[Data shown Boundary: Start]

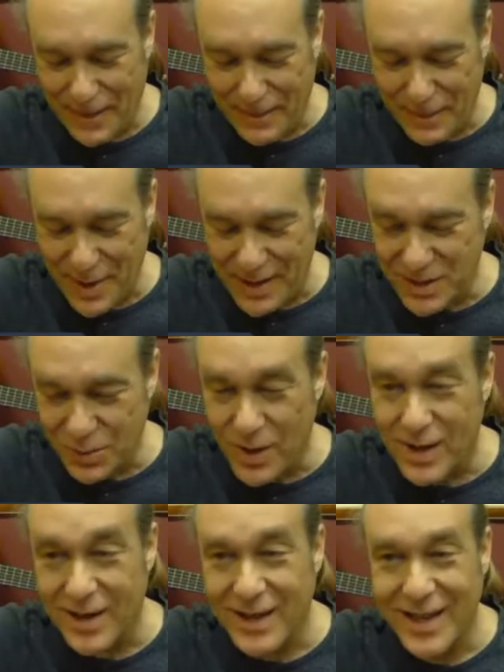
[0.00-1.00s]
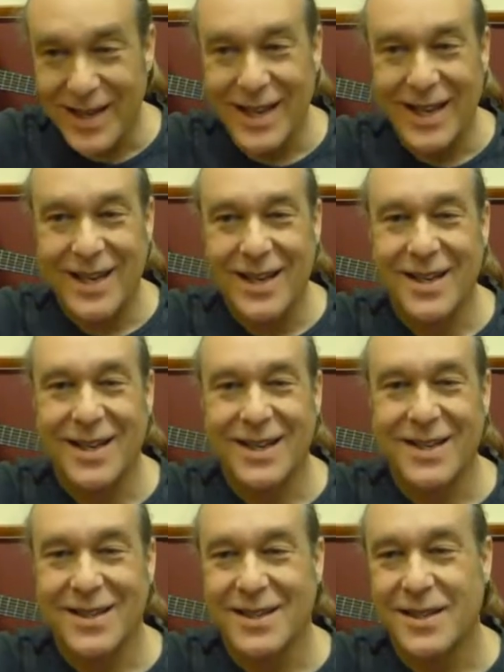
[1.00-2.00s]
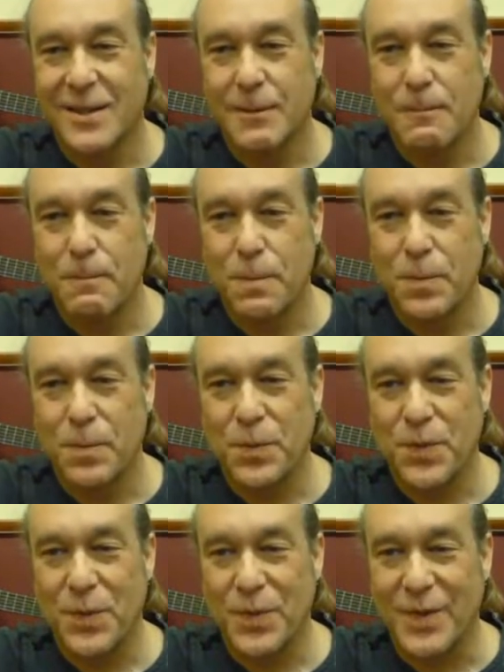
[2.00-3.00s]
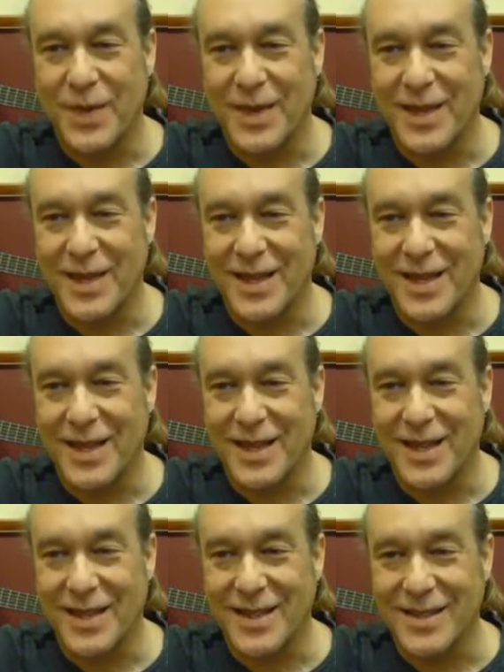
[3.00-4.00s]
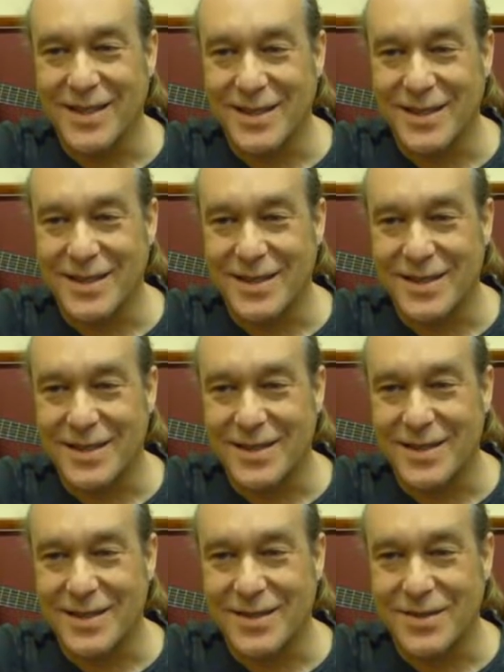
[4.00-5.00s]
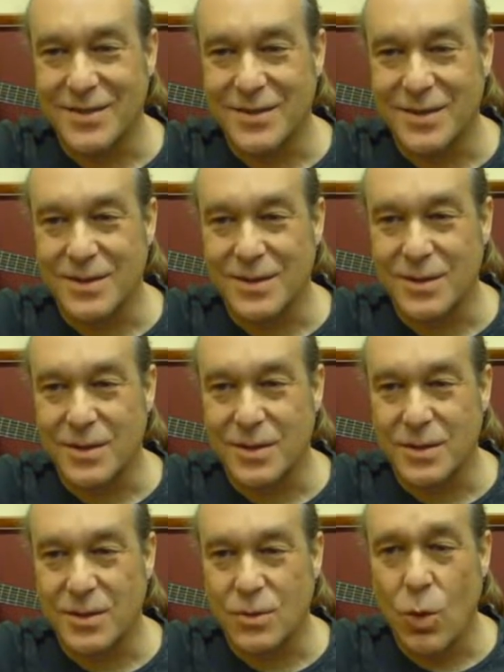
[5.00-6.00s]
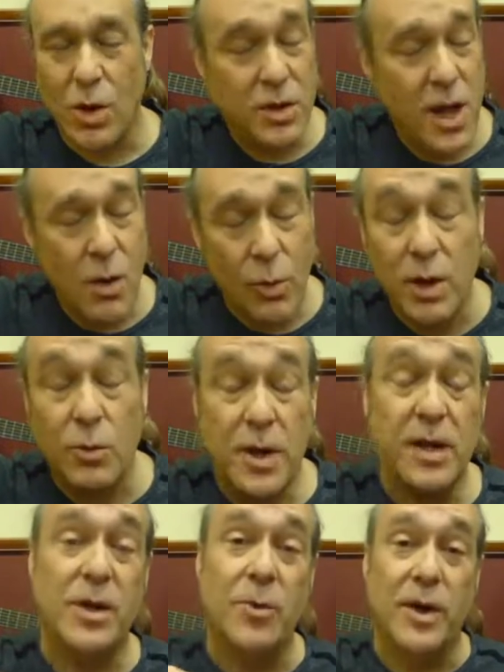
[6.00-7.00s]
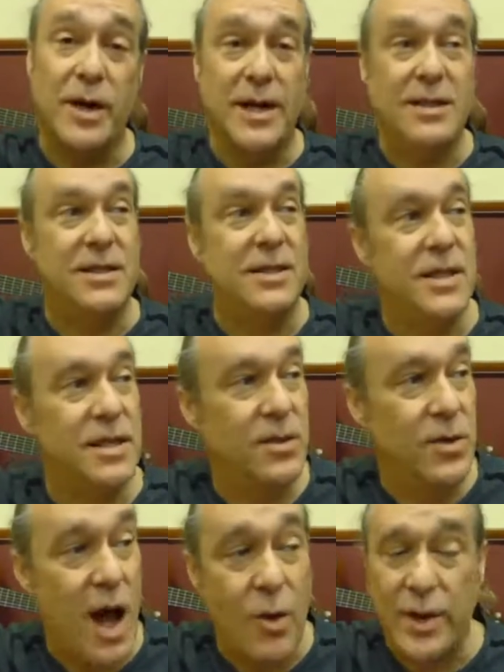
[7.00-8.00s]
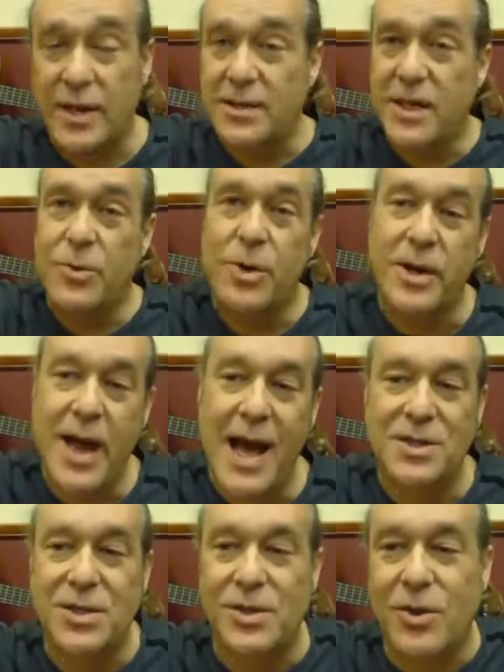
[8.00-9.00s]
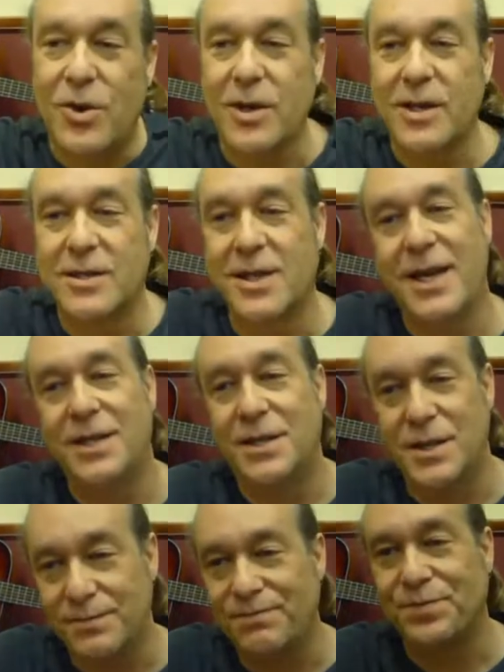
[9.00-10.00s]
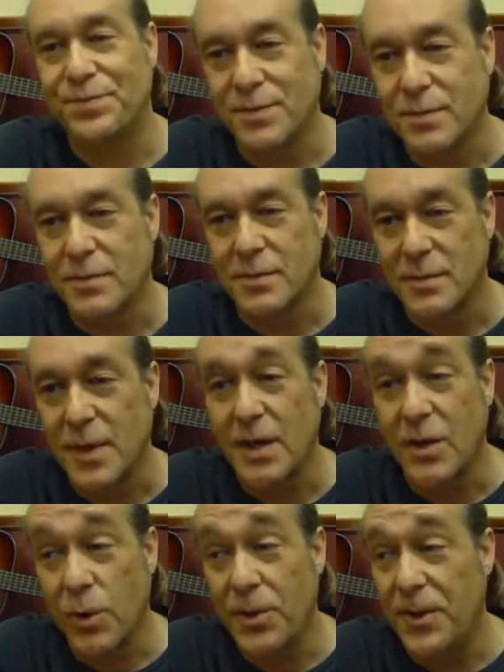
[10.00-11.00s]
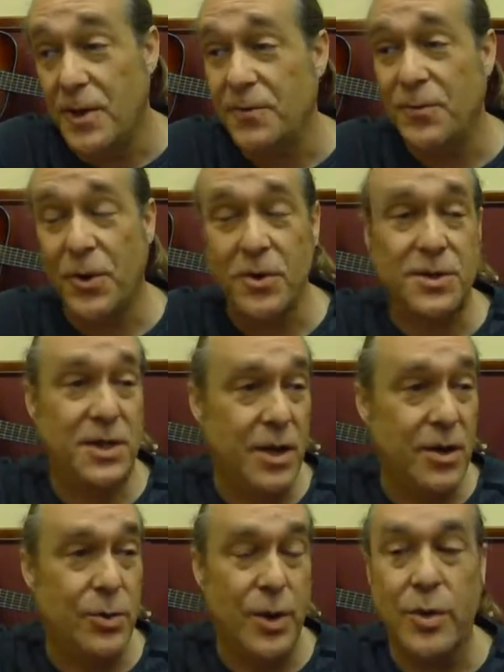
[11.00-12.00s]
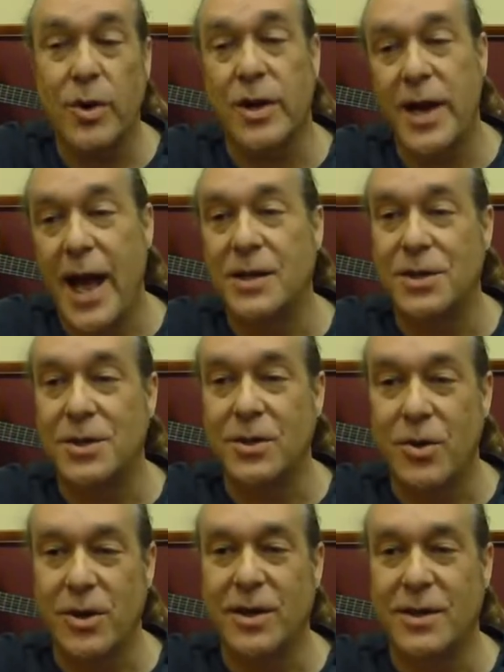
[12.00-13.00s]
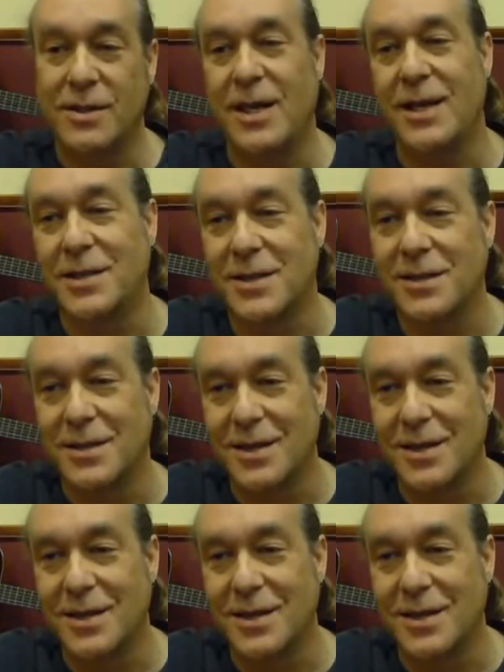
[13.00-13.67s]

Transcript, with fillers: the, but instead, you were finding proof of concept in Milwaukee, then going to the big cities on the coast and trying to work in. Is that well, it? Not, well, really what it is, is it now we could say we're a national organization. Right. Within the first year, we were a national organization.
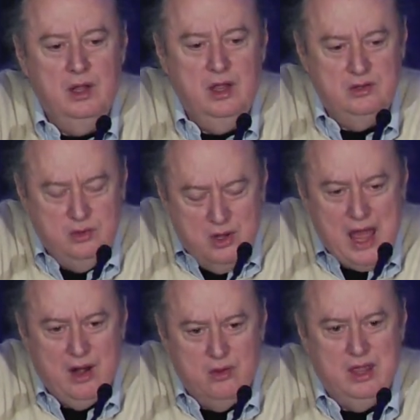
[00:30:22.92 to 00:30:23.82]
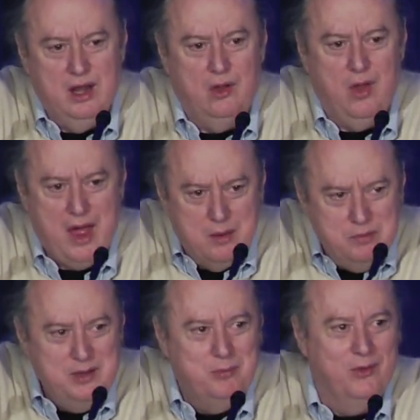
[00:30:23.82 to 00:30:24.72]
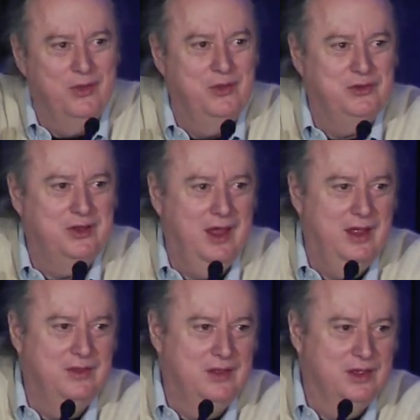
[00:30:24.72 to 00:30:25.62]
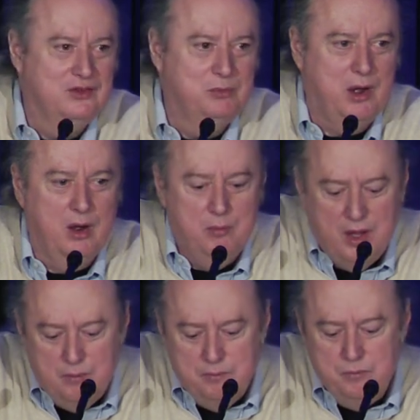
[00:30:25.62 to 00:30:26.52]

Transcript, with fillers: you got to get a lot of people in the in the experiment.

[Data shown Boundary: End]

Problem statement
Copy out, from the material above, each line where the word "Transcript" is present.

Exercise answer
Transcript, with fillers: the, but instead, you were finding proof of concept in Milwaukee, then going to the big cities on the coast and trying to work in. Is that well, it? Not, well, really what it is, is it now we could say we're a national organization. Right. Within the first year, we were a national organization.
Transcript, with fillers: you got to get a lot of people in the in the experiment.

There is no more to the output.